Optimizing Snowflake Performance and Cost
In the first example, you would not use a materialized view because the cost implications of a materialized view would likely outweigh its performance benefits—the data is constantly changing. In cases where materialized views come with cost considerations that outweigh their performance benefits, you can consider alternative strategies for optimizing both data warehouse performance and costs.
There are many available optimization strategies—with only a few referenced here.
- One option is to use the Query History feature in Snowsight to analyze execution times and warehouse load.
- You can also run an example query, such as the Top n longest-running queries to view the performance of queries over a designated timeframe.
- Consider using the Search Optimization Service to improve performance on certain query types.
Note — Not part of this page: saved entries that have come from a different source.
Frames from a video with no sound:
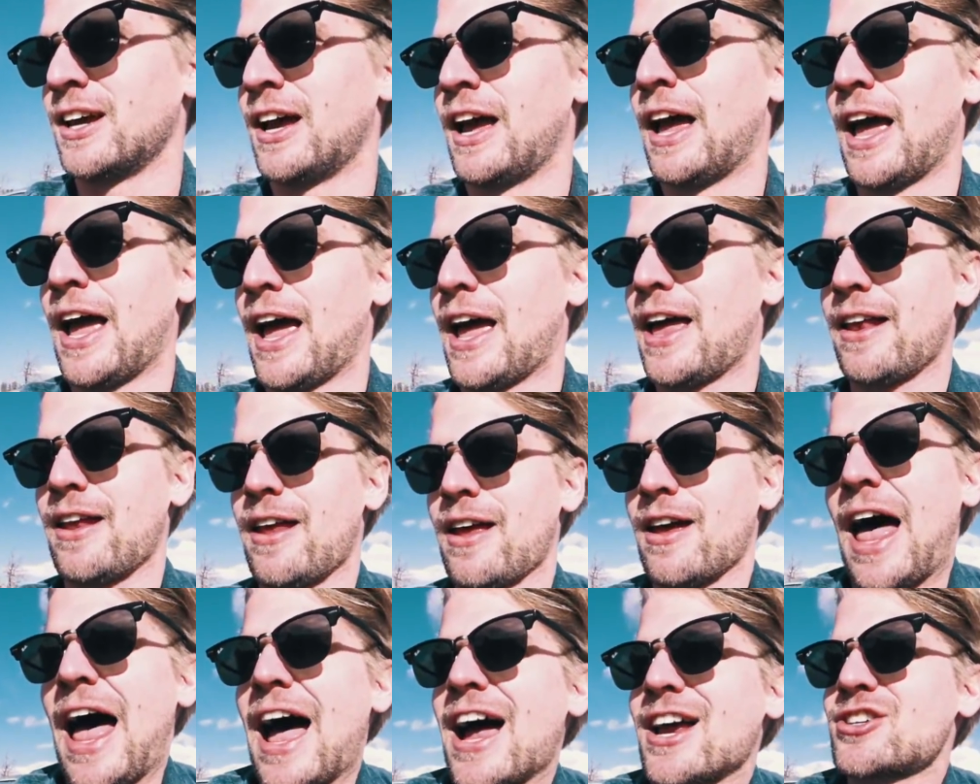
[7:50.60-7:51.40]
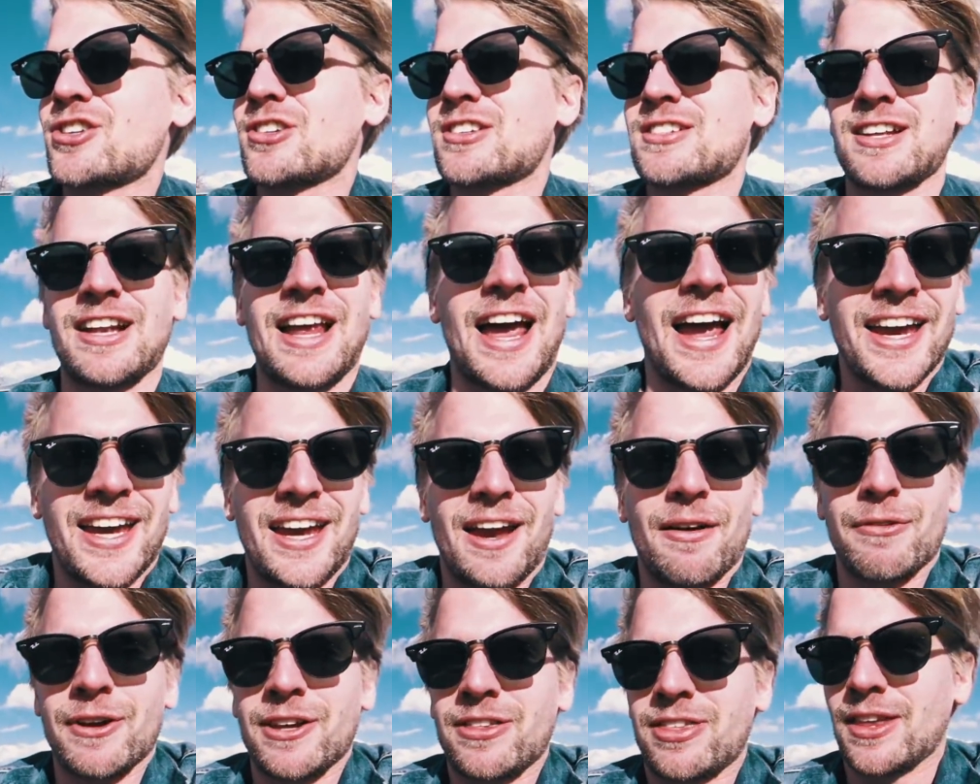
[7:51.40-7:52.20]
and I just
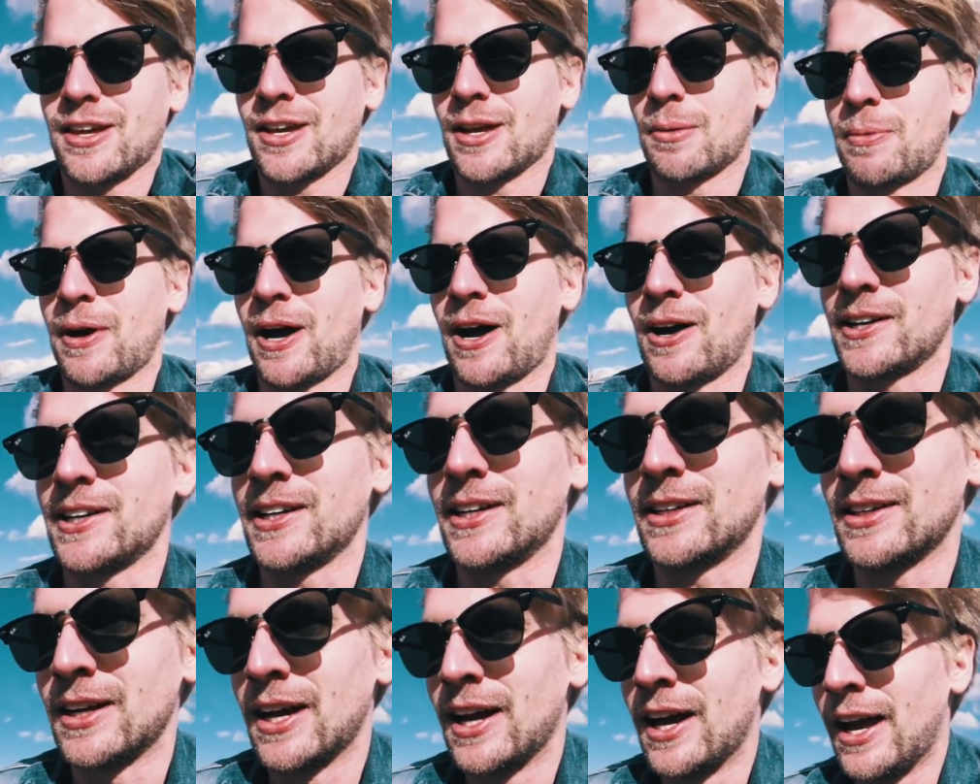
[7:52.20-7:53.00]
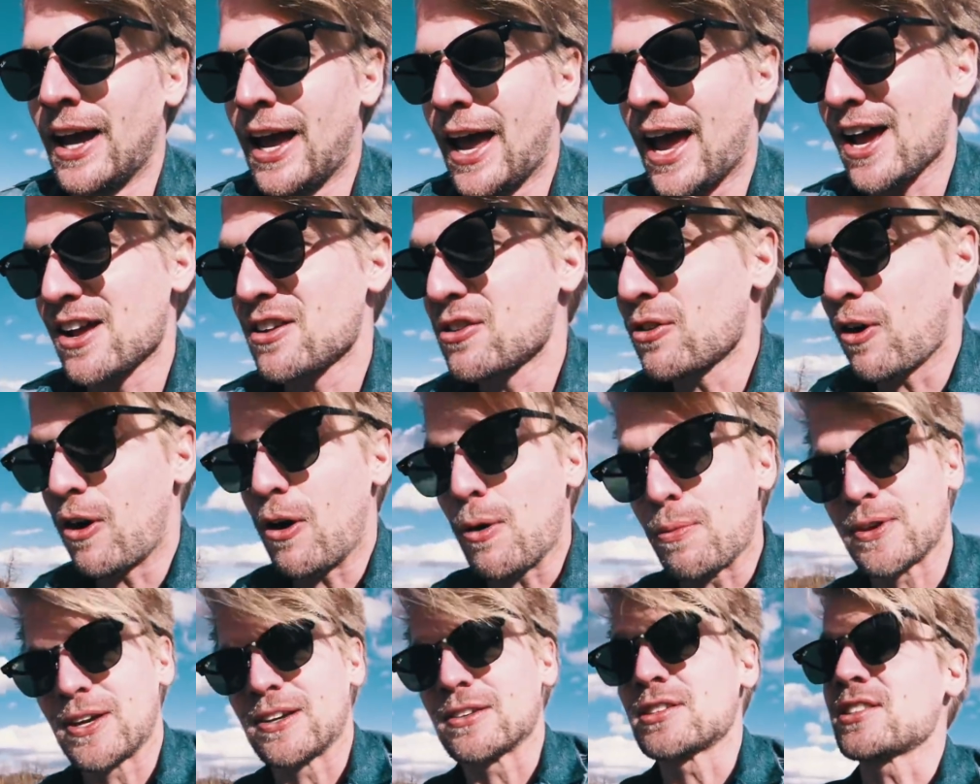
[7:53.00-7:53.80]
like everything about it. And
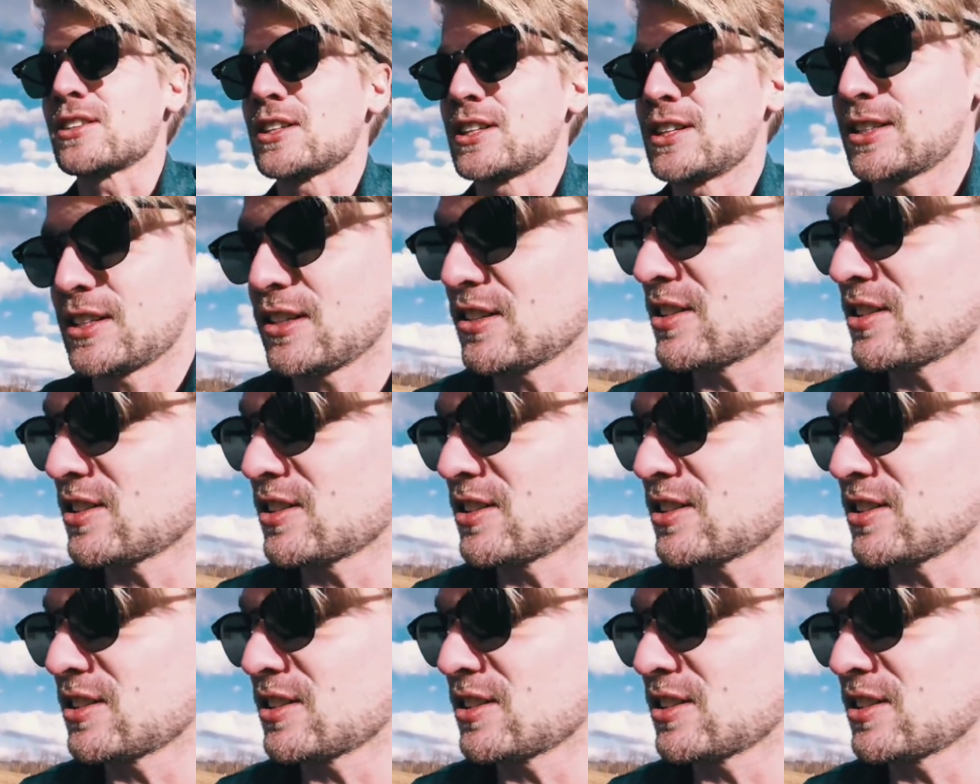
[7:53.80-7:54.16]
obviously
- Consider using dynamic tables. When you need to transform data within your pipeline, a dynamic table can be a cost-effective option that also improves query performance. Unlike materialized views, dynamic tables can be based on complex queries, such as joins.
- Use query tags to map business costs to cloud spend, allowing you to track per-unit costs in Snowflake and aggregate query costs based on individual business units or services.
- You can review incurred Cloud Services costs and consider ways to reduce these costs, such as selectively cloning your databases for development, ETL, or backup rather than creating full clones.
In addition, consider using various cost optimization tools to gain insights into the categories that are driving costs, such as storage and compute. These tools can help you make informed decisions on cost-effective strategies and enhance the overall efficiency of your data warehouse.
The example below from the Vantage console illustrates the breakdown of accrued weekly costs. The data is grouped by categories, like Storage and Materialized Views. These analytics can empower you to make data-driven decisions and find the right balance between performance and cost-effectiveness in your Snowflake environment.
Views are valuable tools for streamlining data analysis as well as increasing data security. While materialized views can significantly boost query performance, they come with some potentially hefty cost implications. Therefore, it’s essential to carefully consider your specific use case. Striking the right balance between cost and performance is crucial. By leveraging Snowflake’s cost analysis features as well as other cost optimization tools, you can make informed decisions to ensure your data warehouse operates both efficiently and cost-effectively.